Prioritization Factors
| Factor | Consideration |
|---|---|
| CVSS score | Baseline severity |
| Exploitability | Is exploit code available? |
| Active exploitation | Is it being used in attacks? |
| Asset criticality | Business impact of affected system |
| Exposure | Internet-facing vs internal |
| Compensating controls | Mitigations in place |
SSVC: Stakeholder-Specific Vulnerability Categorization
CISA's SSVC framework provides decision-tree prioritization:
- Track: Remediate within normal cycles
- Track*: Closer monitoring required
- Attend: Remediate sooner than normal
- Act: Immediate action required
Patch Timeline Expectations
📚 CVE Patch Timeline: From disclosure to patch availability.
Typical timelines:
- Critical vendor response: 24-72 hours
- Standard patch release: 30-90 days
- Coordinated disclosure: 90 days typical
Vulnerability Management Workflow
📚 Vulnerability Management Workflow: End-to-end process guide.
1. Asset Discovery
You can't protect what you don't know about:
- Network scanning
- Agent-based discovery
- CMDB integration
- Cloud API inventory
2. Vulnerability Scanning
Regular scanning identifies vulnerabilities:
- Frequency: Weekly to continuous
- Coverage: All assets
- Authentication: Credentialed scans for accuracy
- Scope: Network, web applications, containers
3. Prioritization
Apply risk-based prioritization:
- Filter by exploitability and exposure
- Weigh asset criticality
- Consider compensating controls
- Focus on actionable findings
4. Remediation
Execute patches and fixes:
- Emergency patches for critical/exploited
- Scheduled maintenance windows
- Change management process
- Validation testing
5. Verification
Confirm remediation success:
- Re-scan affected systems
- Verify patch installation
- Test application functionality
- Close vulnerability records
6. Reporting
Track metrics and communicate:
- Mean time to remediate (MTTR)
- Vulnerability counts by severity
- Remediation SLA compliance
- Risk reduction over time
Tools and Resources
| Tool | Purpose |
|---|---|
| CVE Lookup | Search and analyze CVE details |
Vulnerability Management Maturity
Level 1: Ad Hoc
- Reactive patching
- No formal process
- Limited visibility
Level 2: Defined
- Regular scanning schedule
- Basic prioritization
- Manual tracking
Level 3: Managed
- Risk-based prioritization
- SLA tracking
- Automated scanning
Level 4: Optimized
- Continuous monitoring
- Predictive analysis
- Integration with threat intel
- Automated remediation
Best Practices
- Scan continuously, not just quarterly
- Prioritize ruthlessly—you can't patch everything immediately
- Track exploited vulnerabilities (CISA KEV catalog)
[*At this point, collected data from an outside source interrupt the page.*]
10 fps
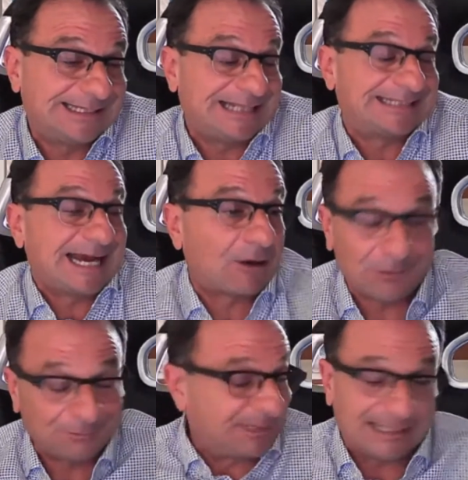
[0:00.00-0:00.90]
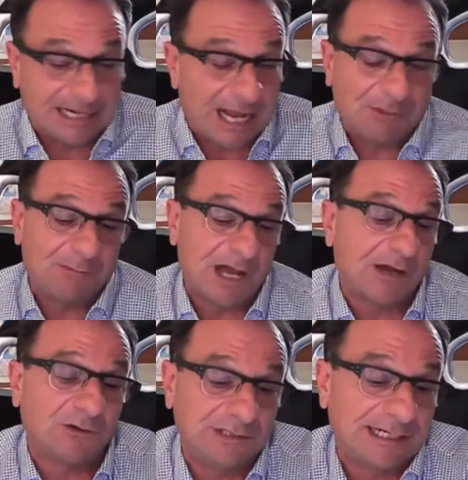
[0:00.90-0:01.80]
that's our economic
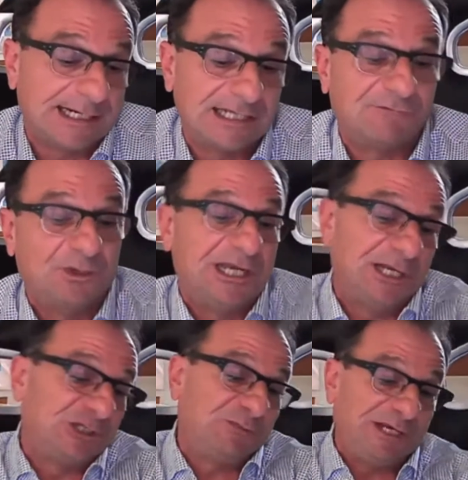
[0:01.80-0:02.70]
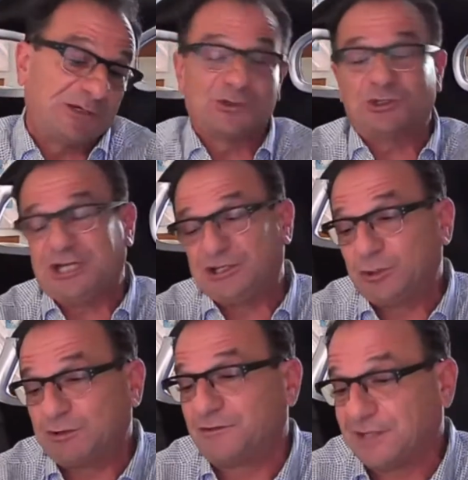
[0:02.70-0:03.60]
model. And I guess if we needed speakers or needed to
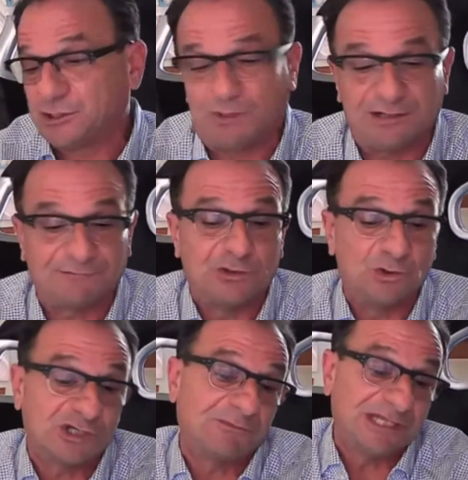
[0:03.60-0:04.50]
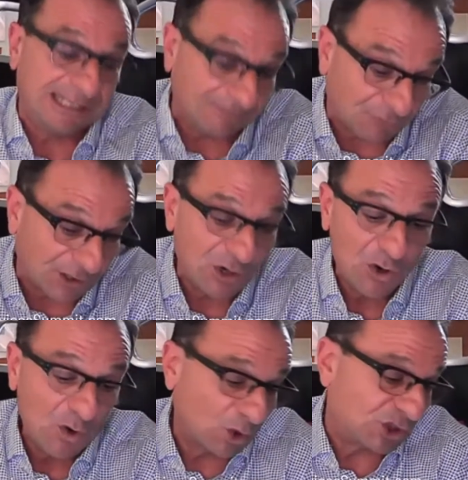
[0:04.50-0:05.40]
do other things, we'd have to do something different
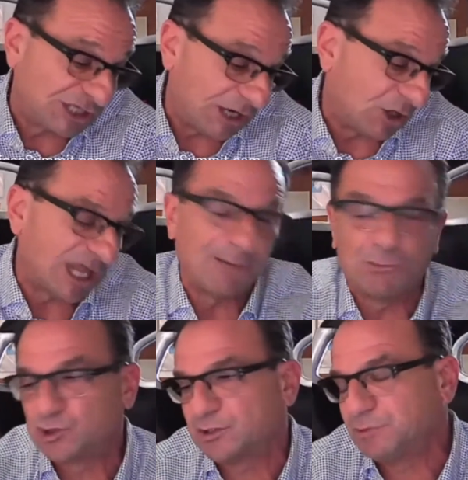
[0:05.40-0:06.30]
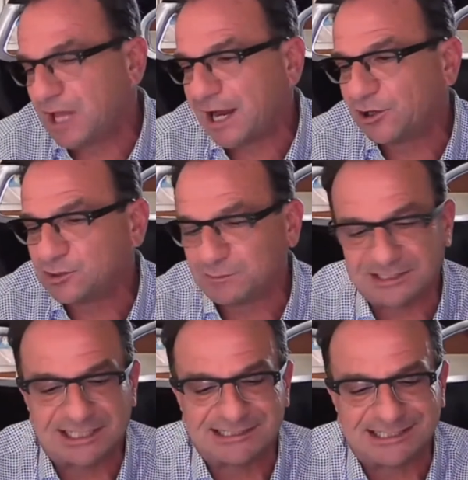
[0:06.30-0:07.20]
or sell a lot more suppliers. But
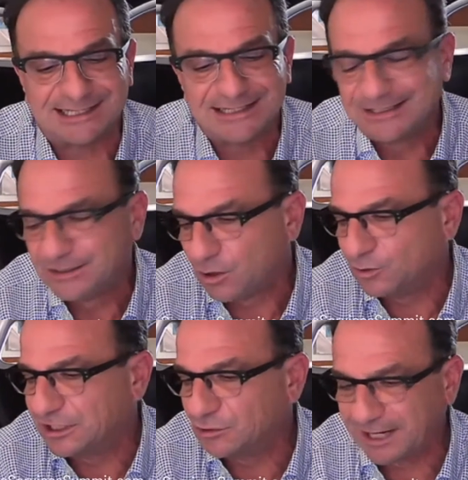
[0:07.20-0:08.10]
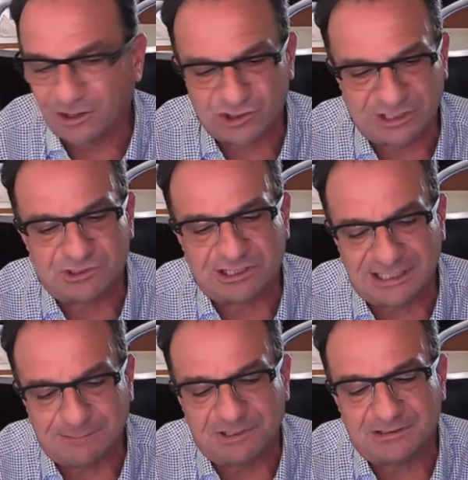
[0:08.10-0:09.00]
as I said, the Holy Grail seems to
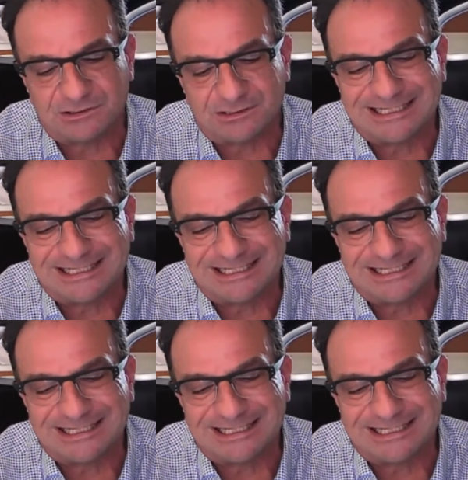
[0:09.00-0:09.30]
be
- Measure and improve remediation times
- Automate where possible
- Communicate risk in business terms
Conclusion
Effective vulnerability management balances comprehensive coverage with practical prioritization. Focus on:
- Visibility: Know your assets and their vulnerabilities
- Prioritization: Use risk-based approaches, not just CVSS
- Speed: Reduce mean time to remediate
- Measurement: Track metrics and demonstrate improvement
The goal isn't zero vulnerabilities—it's managing risk effectively with limited resources. A mature vulnerability management program reduces your attack surface systematically while enabling business operations.